Write out all of the records exactly once more and skip the images.

Saved entries
-- Opening Marker --

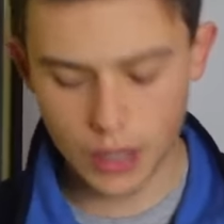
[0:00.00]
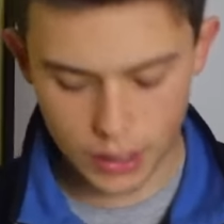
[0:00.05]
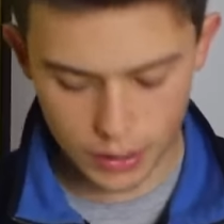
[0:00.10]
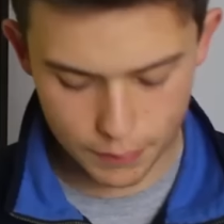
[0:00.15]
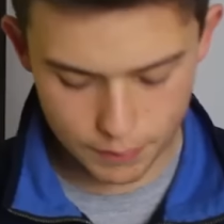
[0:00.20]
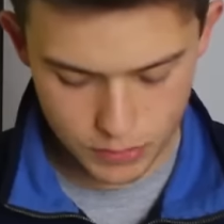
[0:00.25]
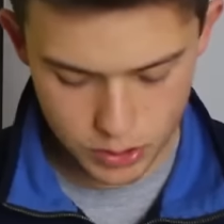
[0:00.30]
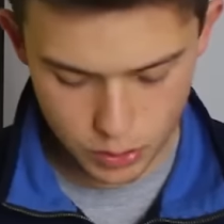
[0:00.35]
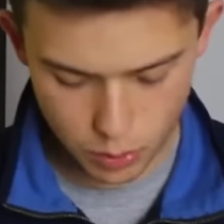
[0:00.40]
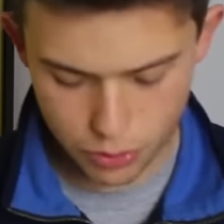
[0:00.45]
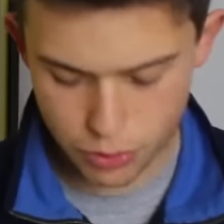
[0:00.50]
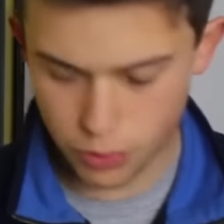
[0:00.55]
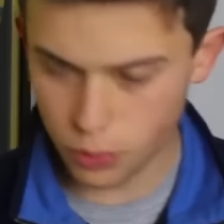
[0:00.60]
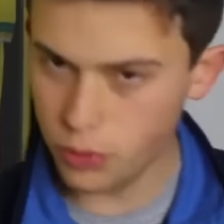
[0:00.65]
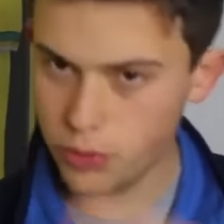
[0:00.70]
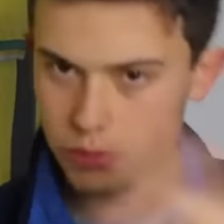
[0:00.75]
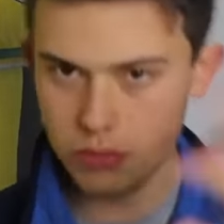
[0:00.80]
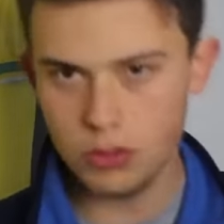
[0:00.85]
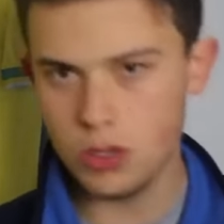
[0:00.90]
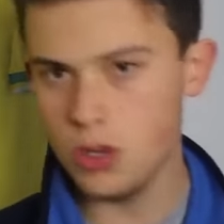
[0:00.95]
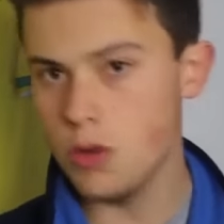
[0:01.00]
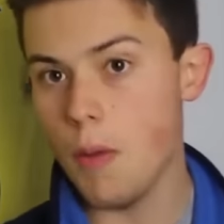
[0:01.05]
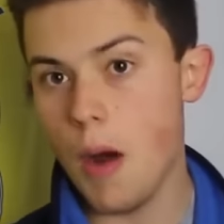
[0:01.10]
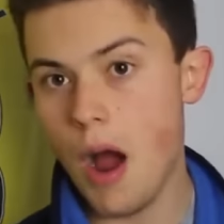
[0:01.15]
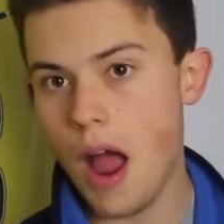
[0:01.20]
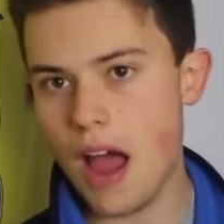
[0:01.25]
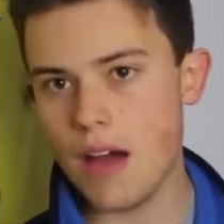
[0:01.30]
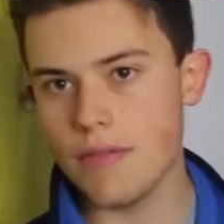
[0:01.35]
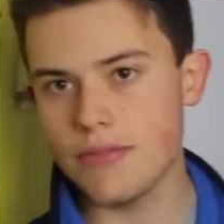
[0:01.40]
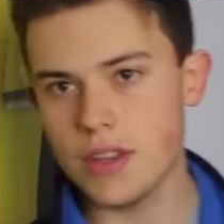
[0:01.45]
Um, so I thought you
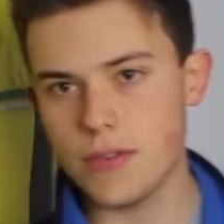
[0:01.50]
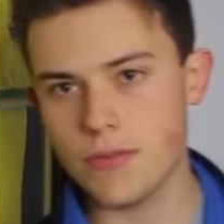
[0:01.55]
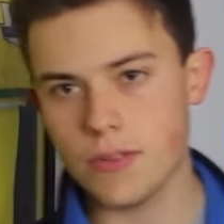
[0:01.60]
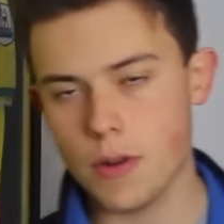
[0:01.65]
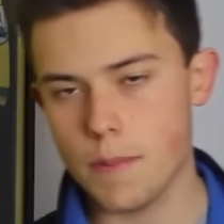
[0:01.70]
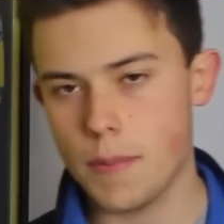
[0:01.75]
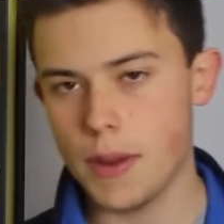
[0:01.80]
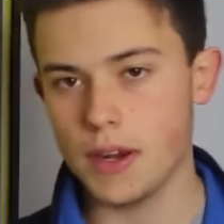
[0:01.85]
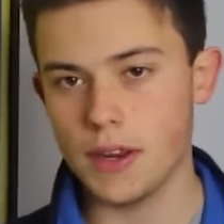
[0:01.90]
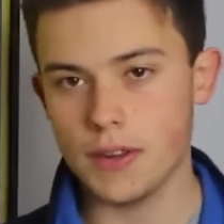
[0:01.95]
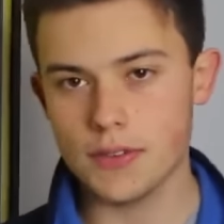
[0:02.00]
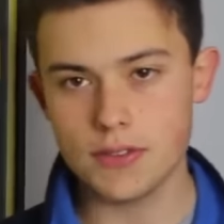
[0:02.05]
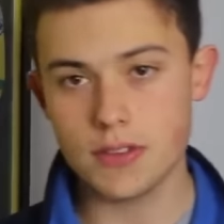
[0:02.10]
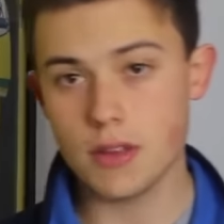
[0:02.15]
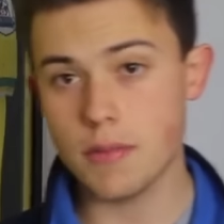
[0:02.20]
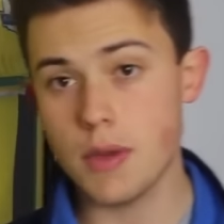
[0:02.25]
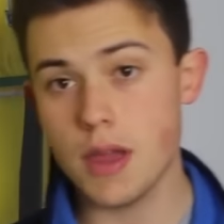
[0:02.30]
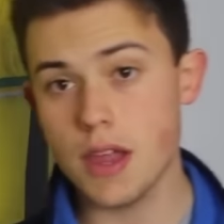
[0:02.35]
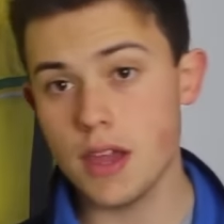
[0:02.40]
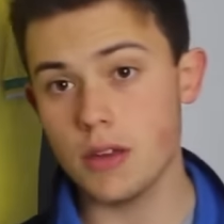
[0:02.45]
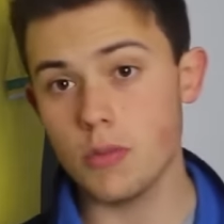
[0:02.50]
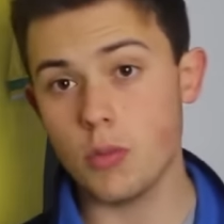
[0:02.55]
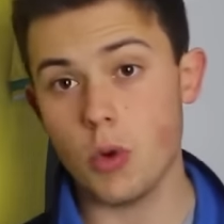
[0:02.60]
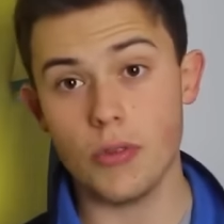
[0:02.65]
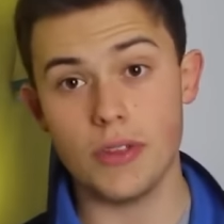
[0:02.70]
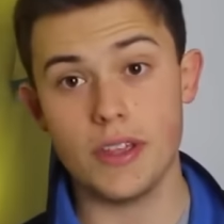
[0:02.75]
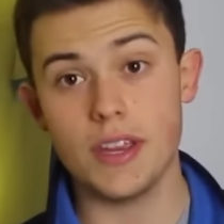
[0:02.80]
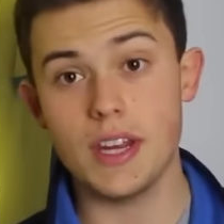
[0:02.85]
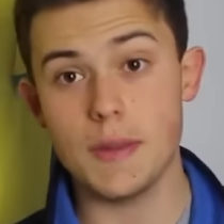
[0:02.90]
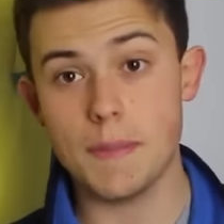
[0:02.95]
might have different opinions to me and
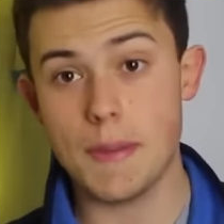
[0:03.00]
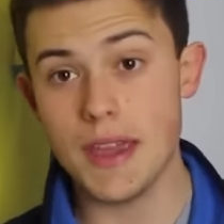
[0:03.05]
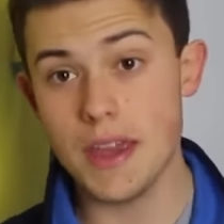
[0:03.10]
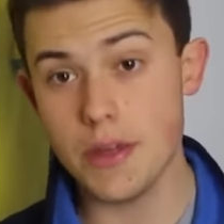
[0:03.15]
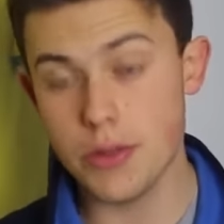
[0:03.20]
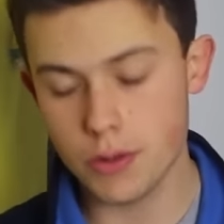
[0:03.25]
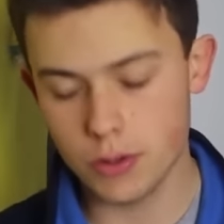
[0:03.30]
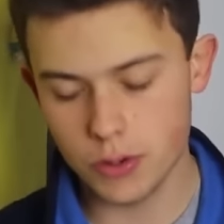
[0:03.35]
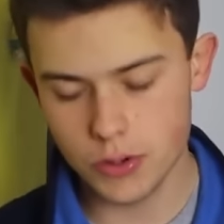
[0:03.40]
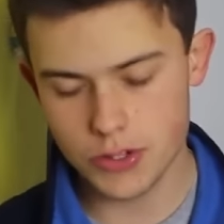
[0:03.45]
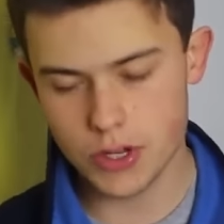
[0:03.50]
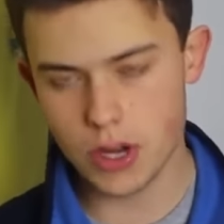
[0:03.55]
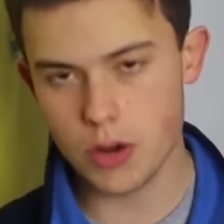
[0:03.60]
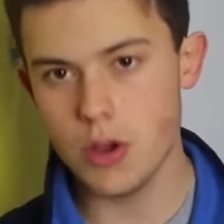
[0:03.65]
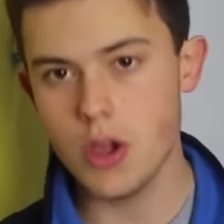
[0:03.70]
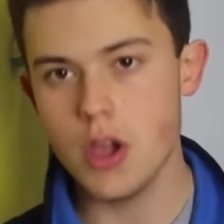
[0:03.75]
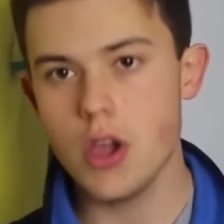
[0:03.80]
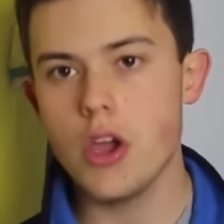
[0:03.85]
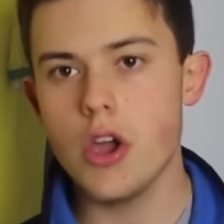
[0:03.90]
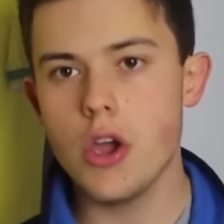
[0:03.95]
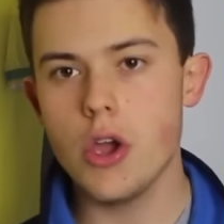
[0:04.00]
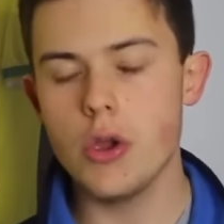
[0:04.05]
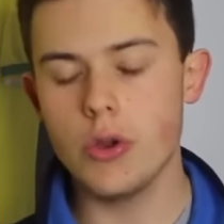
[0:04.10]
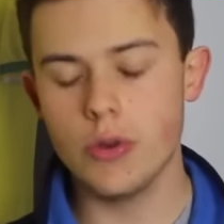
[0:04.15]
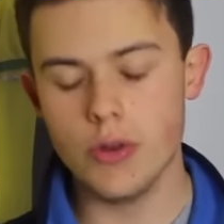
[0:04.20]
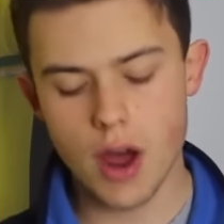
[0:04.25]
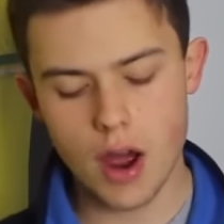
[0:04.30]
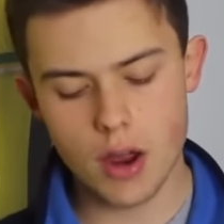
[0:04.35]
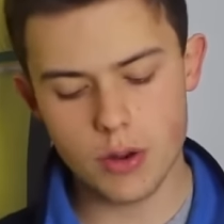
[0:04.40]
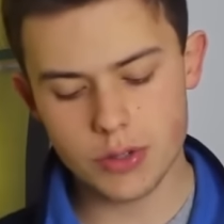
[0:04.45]
what the E D P thought, so
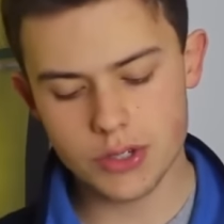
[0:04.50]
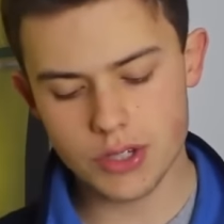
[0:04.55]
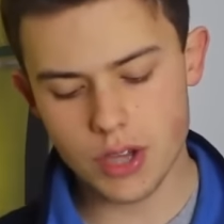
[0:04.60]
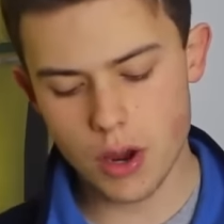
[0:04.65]
who knows.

-- Closing Marker --

### [EXERCISE ANSWER]
[0:00.00]
[0:00.05]
[0:00.10]
[0:00.15]
[0:00.20]
[0:00.25]
[0:00.30]
[0:00.35]
[0:00.40]
[0:00.45]
[0:00.50]
[0:00.55]
[0:00.60]
[0:00.65]
[0:00.70]
[0:00.75]
[0:00.80]
[0:00.85]
[0:00.90]
[0:00.95]
[0:01.00]
[0:01.05]
[0:01.10]
[0:01.15]
[0:01.20]
[0:01.25]
[0:01.30]
[0:01.35]
[0:01.40]
[0:01.45]
Um, so I thought you
[0:01.50]
[0:01.55]
[0:01.60]
[0:01.65]
[0:01.70]
[0:01.75]
[0:01.80]
[0:01.85]
[0:01.90]
[0:01.95]
[0:02.00]
[0:02.05]
[0:02.10]
[0:02.15]
[0:02.20]
[0:02.25]
[0:02.30]
[0:02.35]
[0:02.40]
[0:02.45]
[0:02.50]
[0:02.55]
[0:02.60]
[0:02.65]
[0:02.70]
[0:02.75]
[0:02.80]
[0:02.85]
[0:02.90]
[0:02.95]
might have different opinions to me and
[0:03.00]
[0:03.05]
[0:03.10]
[0:03.15]
[0:03.20]
[0:03.25]
[0:03.30]
[0:03.35]
[0:03.40]
[0:03.45]
[0:03.50]
[0:03.55]
[0:03.60]
[0:03.65]
[0:03.70]
[0:03.75]
[0:03.80]
[0:03.85]
[0:03.90]
[0:03.95]
[0:04.00]
[0:04.05]
[0:04.10]
[0:04.15]
[0:04.20]
[0:04.25]
[0:04.30]
[0:04.35]
[0:04.40]
[0:04.45]
what the E D P thought, so
[0:04.50]
[0:04.55]
[0:04.60]
[0:04.65]
who knows.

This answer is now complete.